‘Legal aid family law firms could face £100m fall in fees’
Relationship between barristers and solicitors could change following legal aid cuts
Over 1,200 high street law firms offering legal aid family services could face a £100 million shortfall in fees as publicly funded cases work their way through the family justice system, it has been claimed.
The estimate was reached by divorce and separation service LawyerSupportedMediation.com (LSM) which has analysed recently published Legal Aid Agency (LAA) data to calculate that the Ministry of Justice is on course to reduce its spending on solicitors’ fees by over £100m compared to 2012/13.
LSM say that when income from proceedings not targeted by government is stripped out (ie care proceedings and domestic violence), the LAA paid family solicitors £132 million in 2013/14 compared to £143 million in 2012/13. This represents a year-on-year saving of just 7%.
The prospect for 2014/15 is much bleaker, claims LSM. It looked at the number of certificates for civil representation being granted by the LAA to family solicitors in 2013/14. The first half of the year showed a spike in the number of certificates granted as family solicitors rushed through legal aid casework before the April 1st funding deadline.
However, the second half of the year (October 2013 to March 2014) showed that the number of certificates plummeted by 84% for disputes relating to child contact, residence and finance cases.
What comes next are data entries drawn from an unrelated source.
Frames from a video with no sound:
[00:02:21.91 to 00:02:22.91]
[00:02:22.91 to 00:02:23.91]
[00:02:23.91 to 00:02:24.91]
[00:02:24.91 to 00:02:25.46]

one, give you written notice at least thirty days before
Using this data, LSM estimated that the LAA would save £109 million on solicitors’ fees compared to 2012/13 – the last full year before the cuts were introduced.
LSM also predicted family barristers would also continue to suffer a fall in legal aid income as referrals from solicitors virtually dried up for impacted family proceedings. As a result, LSM estimated that barristers were likely to see income fall from £38 million in 2012/13 to £6 million in 2014/15.
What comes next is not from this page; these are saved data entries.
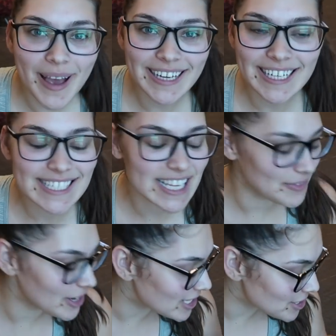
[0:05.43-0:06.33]
Madness.
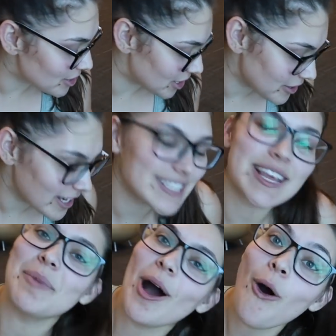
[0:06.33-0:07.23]
If you guys are curious
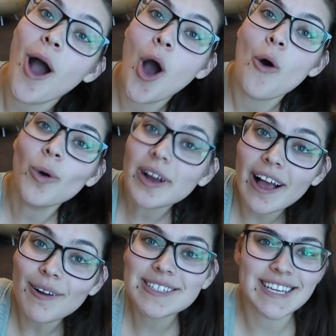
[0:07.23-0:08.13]
about
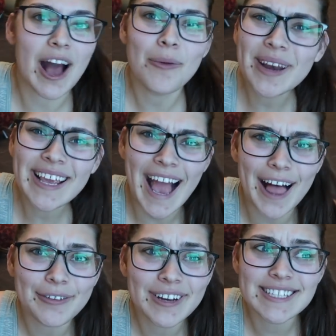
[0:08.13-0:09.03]
workouts and how many
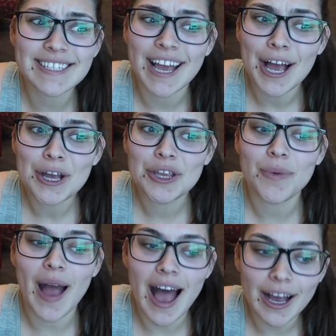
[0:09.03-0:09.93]
calories
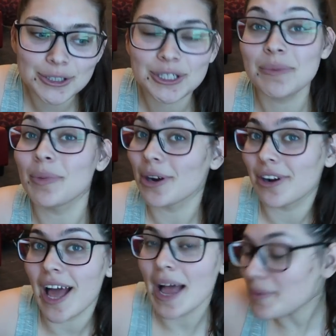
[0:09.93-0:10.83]
you actually
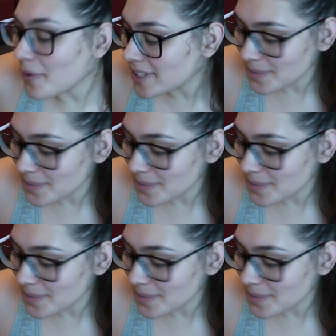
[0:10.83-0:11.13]
burn, I'm going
Marc Lopatin, founder of LawyerSupportedMediation.com, believes that the ramifications for the solicitor / barrister relationship could be profound.
“How impacted barristers respond will go some way to defining how family law services will evolve. To survive, barristers may have little choice but to start competing with solicitors for divorcing clients. If they do, this will break the historic referral bond between the two professions and create the colourful spectacle of fixed fee barristers being hired by clients with the express purpose of keeping them both out of court.”